[Extracted records]
************

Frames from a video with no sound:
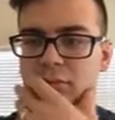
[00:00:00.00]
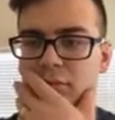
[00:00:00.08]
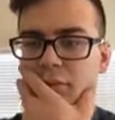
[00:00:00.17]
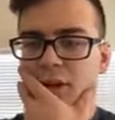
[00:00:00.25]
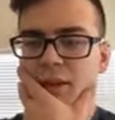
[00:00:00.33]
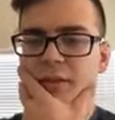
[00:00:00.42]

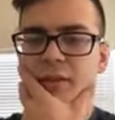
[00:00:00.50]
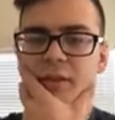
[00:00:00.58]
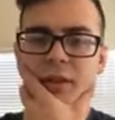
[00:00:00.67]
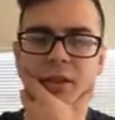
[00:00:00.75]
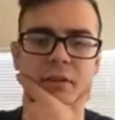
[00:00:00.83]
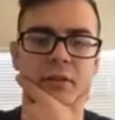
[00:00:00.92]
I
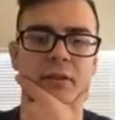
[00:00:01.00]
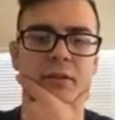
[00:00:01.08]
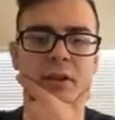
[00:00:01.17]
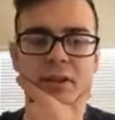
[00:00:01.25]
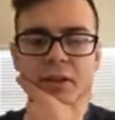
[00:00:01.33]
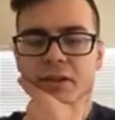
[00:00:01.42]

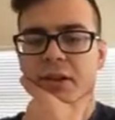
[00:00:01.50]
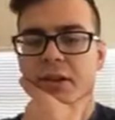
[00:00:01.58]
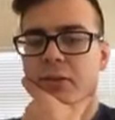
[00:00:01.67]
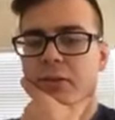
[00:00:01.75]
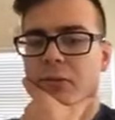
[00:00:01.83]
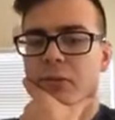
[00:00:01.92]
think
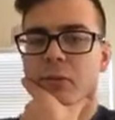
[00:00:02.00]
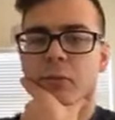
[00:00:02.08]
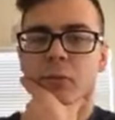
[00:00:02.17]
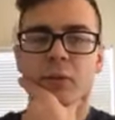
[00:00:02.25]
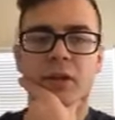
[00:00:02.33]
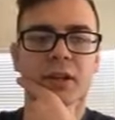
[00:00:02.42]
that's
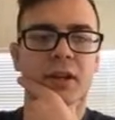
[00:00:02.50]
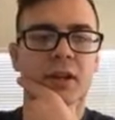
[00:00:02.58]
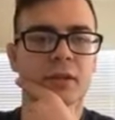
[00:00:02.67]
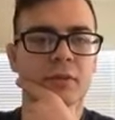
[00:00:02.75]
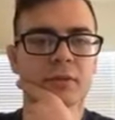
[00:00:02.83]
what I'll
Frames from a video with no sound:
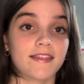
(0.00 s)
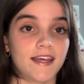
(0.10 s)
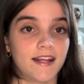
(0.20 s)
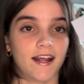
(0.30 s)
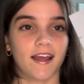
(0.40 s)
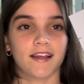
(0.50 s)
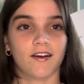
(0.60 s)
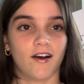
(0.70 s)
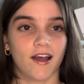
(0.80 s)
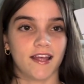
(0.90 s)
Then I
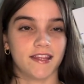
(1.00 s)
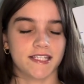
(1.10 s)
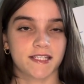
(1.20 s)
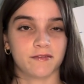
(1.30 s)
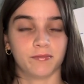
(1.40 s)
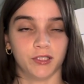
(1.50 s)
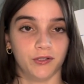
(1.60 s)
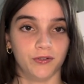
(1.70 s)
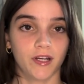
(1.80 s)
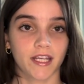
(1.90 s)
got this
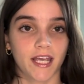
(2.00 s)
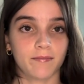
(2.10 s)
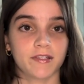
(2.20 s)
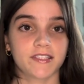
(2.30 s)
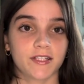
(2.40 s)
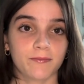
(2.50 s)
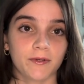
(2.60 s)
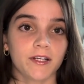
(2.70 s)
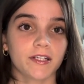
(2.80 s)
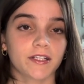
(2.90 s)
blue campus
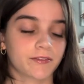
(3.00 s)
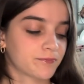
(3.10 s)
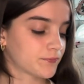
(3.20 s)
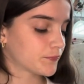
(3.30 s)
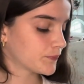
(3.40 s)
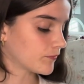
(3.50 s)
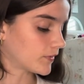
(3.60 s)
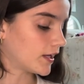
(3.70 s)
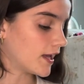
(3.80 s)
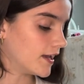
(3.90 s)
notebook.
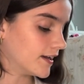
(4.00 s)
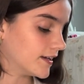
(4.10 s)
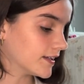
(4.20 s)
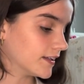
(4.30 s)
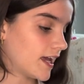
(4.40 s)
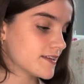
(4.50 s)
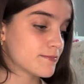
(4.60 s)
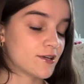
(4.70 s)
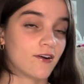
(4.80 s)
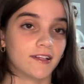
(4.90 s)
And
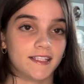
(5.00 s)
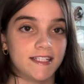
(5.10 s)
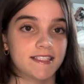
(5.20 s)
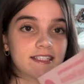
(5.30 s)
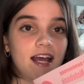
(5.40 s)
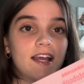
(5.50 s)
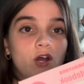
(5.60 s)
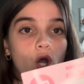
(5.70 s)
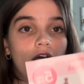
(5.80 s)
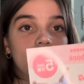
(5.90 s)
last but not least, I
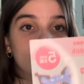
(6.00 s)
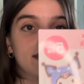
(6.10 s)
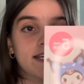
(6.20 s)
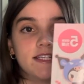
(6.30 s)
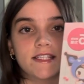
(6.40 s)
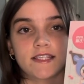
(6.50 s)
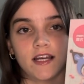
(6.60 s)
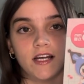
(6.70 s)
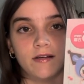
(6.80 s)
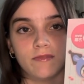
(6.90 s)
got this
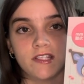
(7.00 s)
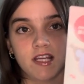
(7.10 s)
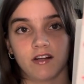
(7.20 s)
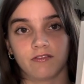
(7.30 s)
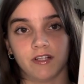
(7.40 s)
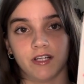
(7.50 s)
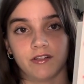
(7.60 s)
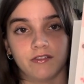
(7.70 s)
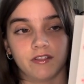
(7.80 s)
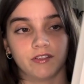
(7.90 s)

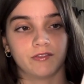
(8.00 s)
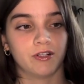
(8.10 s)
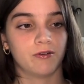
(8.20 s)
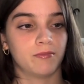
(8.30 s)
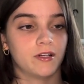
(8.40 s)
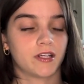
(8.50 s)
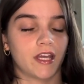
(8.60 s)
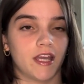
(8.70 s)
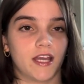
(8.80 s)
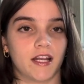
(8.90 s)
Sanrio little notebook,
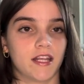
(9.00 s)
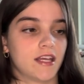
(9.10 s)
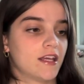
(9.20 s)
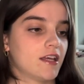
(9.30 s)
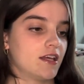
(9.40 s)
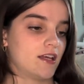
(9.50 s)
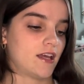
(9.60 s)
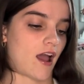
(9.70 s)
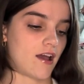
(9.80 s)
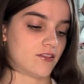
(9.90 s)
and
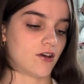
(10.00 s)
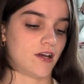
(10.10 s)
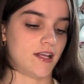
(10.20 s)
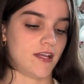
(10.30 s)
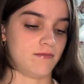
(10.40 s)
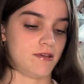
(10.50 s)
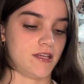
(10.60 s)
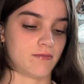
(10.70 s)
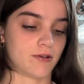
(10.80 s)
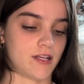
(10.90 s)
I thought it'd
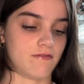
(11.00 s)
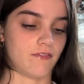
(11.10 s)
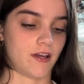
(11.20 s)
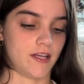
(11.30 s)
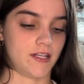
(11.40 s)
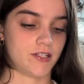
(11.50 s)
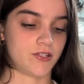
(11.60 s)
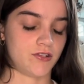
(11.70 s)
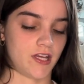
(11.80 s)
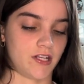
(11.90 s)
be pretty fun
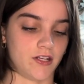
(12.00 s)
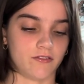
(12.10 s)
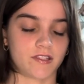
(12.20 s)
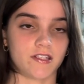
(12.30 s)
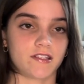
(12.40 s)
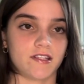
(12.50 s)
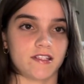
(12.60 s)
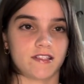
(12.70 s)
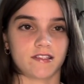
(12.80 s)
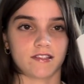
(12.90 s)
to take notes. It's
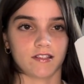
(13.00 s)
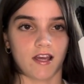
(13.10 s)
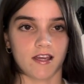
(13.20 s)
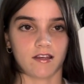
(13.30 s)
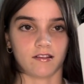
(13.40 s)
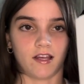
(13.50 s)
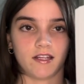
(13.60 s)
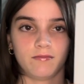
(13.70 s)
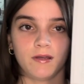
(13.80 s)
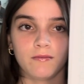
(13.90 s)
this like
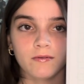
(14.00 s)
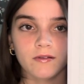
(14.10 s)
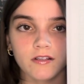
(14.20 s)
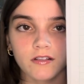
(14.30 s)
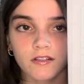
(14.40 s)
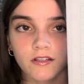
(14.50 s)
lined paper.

************

TASK TO CARRY OUT | Could you give all of the data again exactly as written, omitting any pictures?

RESULT FOR THIS TASK |
Frames from a video with no sound:
[00:00:00.00]
[00:00:00.08]
[00:00:00.17]
[00:00:00.25]
[00:00:00.33]
[00:00:00.42]

[00:00:00.50]
[00:00:00.58]
[00:00:00.67]
[00:00:00.75]
[00:00:00.83]
[00:00:00.92]
I
[00:00:01.00]
[00:00:01.08]
[00:00:01.17]
[00:00:01.25]
[00:00:01.33]
[00:00:01.42]

[00:00:01.50]
[00:00:01.58]
[00:00:01.67]
[00:00:01.75]
[00:00:01.83]
[00:00:01.92]
think
[00:00:02.00]
[00:00:02.08]
[00:00:02.17]
[00:00:02.25]
[00:00:02.33]
[00:00:02.42]
that's
[00:00:02.50]
[00:00:02.58]
[00:00:02.67]
[00:00:02.75]
[00:00:02.83]
what I'll
Frames from a video with no sound:
(0.00 s)
(0.10 s)
(0.20 s)
(0.30 s)
(0.40 s)
(0.50 s)
(0.60 s)
(0.70 s)
(0.80 s)
(0.90 s)
Then I
(1.00 s)
(1.10 s)
(1.20 s)
(1.30 s)
(1.40 s)
(1.50 s)
(1.60 s)
(1.70 s)
(1.80 s)
(1.90 s)
got this
(2.00 s)
(2.10 s)
(2.20 s)
(2.30 s)
(2.40 s)
(2.50 s)
(2.60 s)
(2.70 s)
(2.80 s)
(2.90 s)
blue campus
(3.00 s)
(3.10 s)
(3.20 s)
(3.30 s)
(3.40 s)
(3.50 s)
(3.60 s)
(3.70 s)
(3.80 s)
(3.90 s)
notebook.
(4.00 s)
(4.10 s)
(4.20 s)
(4.30 s)
(4.40 s)
(4.50 s)
(4.60 s)
(4.70 s)
(4.80 s)
(4.90 s)
And
(5.00 s)
(5.10 s)
(5.20 s)
(5.30 s)
(5.40 s)
(5.50 s)
(5.60 s)
(5.70 s)
(5.80 s)
(5.90 s)
last but not least, I
(6.00 s)
(6.10 s)
(6.20 s)
(6.30 s)
(6.40 s)
(6.50 s)
(6.60 s)
(6.70 s)
(6.80 s)
(6.90 s)
got this
(7.00 s)
(7.10 s)
(7.20 s)
(7.30 s)
(7.40 s)
(7.50 s)
(7.60 s)
(7.70 s)
(7.80 s)
(7.90 s)

(8.00 s)
(8.10 s)
(8.20 s)
(8.30 s)
(8.40 s)
(8.50 s)
(8.60 s)
(8.70 s)
(8.80 s)
(8.90 s)
Sanrio little notebook,
(9.00 s)
(9.10 s)
(9.20 s)
(9.30 s)
(9.40 s)
(9.50 s)
(9.60 s)
(9.70 s)
(9.80 s)
(9.90 s)
and
(10.00 s)
(10.10 s)
(10.20 s)
(10.30 s)
(10.40 s)
(10.50 s)
(10.60 s)
(10.70 s)
(10.80 s)
(10.90 s)
I thought it'd
(11.00 s)
(11.10 s)
(11.20 s)
(11.30 s)
(11.40 s)
(11.50 s)
(11.60 s)
(11.70 s)
(11.80 s)
(11.90 s)
be pretty fun
(12.00 s)
(12.10 s)
(12.20 s)
(12.30 s)
(12.40 s)
(12.50 s)
(12.60 s)
(12.70 s)
(12.80 s)
(12.90 s)
to take notes. It's
(13.00 s)
(13.10 s)
(13.20 s)
(13.30 s)
(13.40 s)
(13.50 s)
(13.60 s)
(13.70 s)
(13.80 s)
(13.90 s)
this like
(14.00 s)
(14.10 s)
(14.20 s)
(14.30 s)
(14.40 s)
(14.50 s)
lined paper.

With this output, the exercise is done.